At the same time, once at those meetings or at the party executive he would throw himself into the discussion, gregarious, thoughtful and aware of the Lib Dems’ beating heart.

That open, untamed personality gave him the personal appeal of a liberal Nigel Farage – the kind of politician you could imagine meeting in a pub and enjoying a drink or two with. Like Farage, he was not a great organiser and not a stickler for policy detail, leaving this to others and focusing on the big judgments.

But he had the politician’s eye for the main chance, outmanoeuvring Menzies Campbell to win the party leadership when Ashdown stood down in 1999, showing his flat-footed senior that he already had the campaign team and support to beat him. Campbell came to regret his decision not to stand, believing in retrospect he could have won and knowing he was personally better equipped for the glare of leadership.

In office it became clear that Kennedy, a relatively shy man, hated confrontation, reshuffles and the difficult phone calls that are a necessary part of leadership. Sometimes he hid how serious he was about his politics and the issues he never abandoned throughout his life – social justice, liberalism, Europe and the legality of war.

Doubtless it will be his decision to oppose war in Iraq for which he is most remembered as a politician. He described it as the biggest British foreign policy mistake since Suez, and told parliament in the critical debate: “The case has not yet been made for military action. The evidence has not been clearly assembled. Public opinion in this country is profoundly opposed to unilateral action by US and British forces without a UN mandate and without clear evidence of the need for war.”

It was a brave move since he had admired much of the domestic policy of Tony Blair, and leading a political party in opposing military action quickly led to allegations of appeasement. He found himself as the most senior front-rank politician to join an anti-war march in Hyde Park, London. He also did not abandon the issue after the invasion, insisting that the continued occupation of Iraq “contributes to the insurgency and attracts those from abroad who see the opportunity to spread violent fundamentalism”.

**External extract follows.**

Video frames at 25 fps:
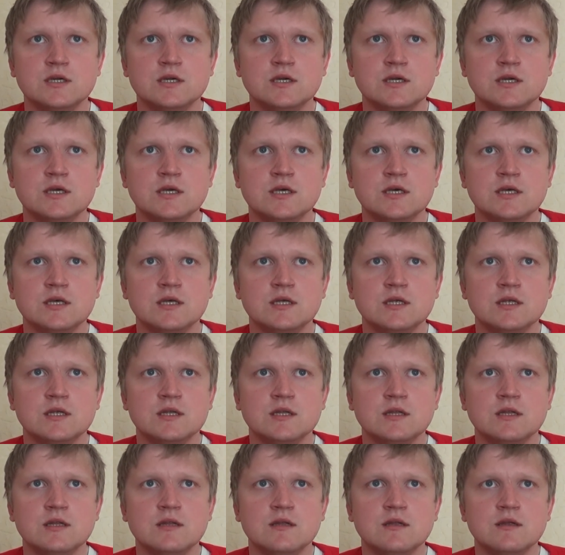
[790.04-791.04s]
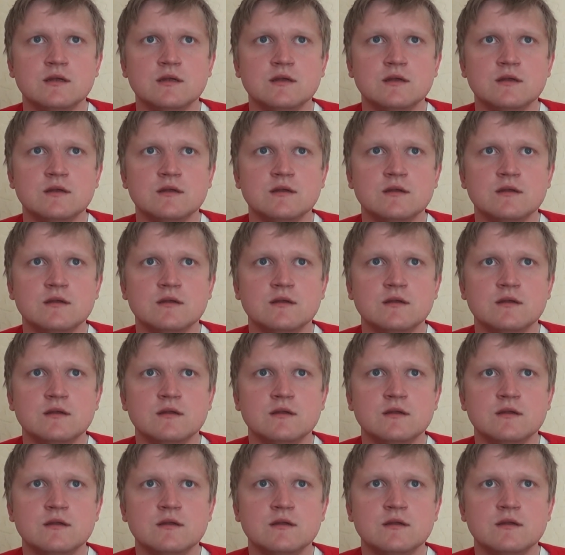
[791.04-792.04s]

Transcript: Nobody speaks.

Charles Kennedy speaks at 2003 Stop the War rally

His anger at the invasion and the lack of postwar planning grew. Convinced that his opposition to the invasion had been vindicated, he risked controversy by implying there had been a link between the terrorists attacks in London in 2005 and British foreign policy, saying: “Those like President Bush and Tony Blair, who have sought to link Iraq with the so-called ‘war on terror’, can hardly be surprised when members of the public draw the same link when acts of terrorism occur here in the United Kingdom.”

His and Campbell’s stance on the war led to an electoral dividend for the Liberal Democrats, winning 62 seats in the 2005 election, almost eight times its current complement of MPs. Six million voted for his party, as swaths of former admirers of Blair deserted Labour.

Yet the stories of his alcoholism had been circulating in public since 2002 and his colleagues expected him to stand down after the 2005 election. He refused to do so, leading his fellow MPs to hand information on his drinking to ITV. Even then he tried to cling on, saying he would stand for the leadership in an open contest. Only faced by a mass walkout did he resign.

Once he stood down – replaced by Campbell and then Nick Clegg – much of his political platform, in effect a party to the left of Blair, was consciously dismantled mostly by Clegg and his policy advisers in the CentreForum thinktank. Clegg regarded the 2005 manifesto as incoherent, statist and unchallenging.

Kennedy, battling with his alcoholism, became an ever more peripheral figure, although he opposed going into coalition with the Conservatives, spoke frequently in defence of Europe and voted against the rise in tuition fees.

In his last piece written for Lib Dem Voice reflecting on his defeat in the general election, he betrayed no bitterness, just a sense of loss that he was not to represent the seat he loved so much. He insisted his love for politics was not dimmed and he looked forward to a parliament that would be about two unions: the union in the UK and the European Union. He promised to be a player in both debates, but for whatever tragic reason that was not be.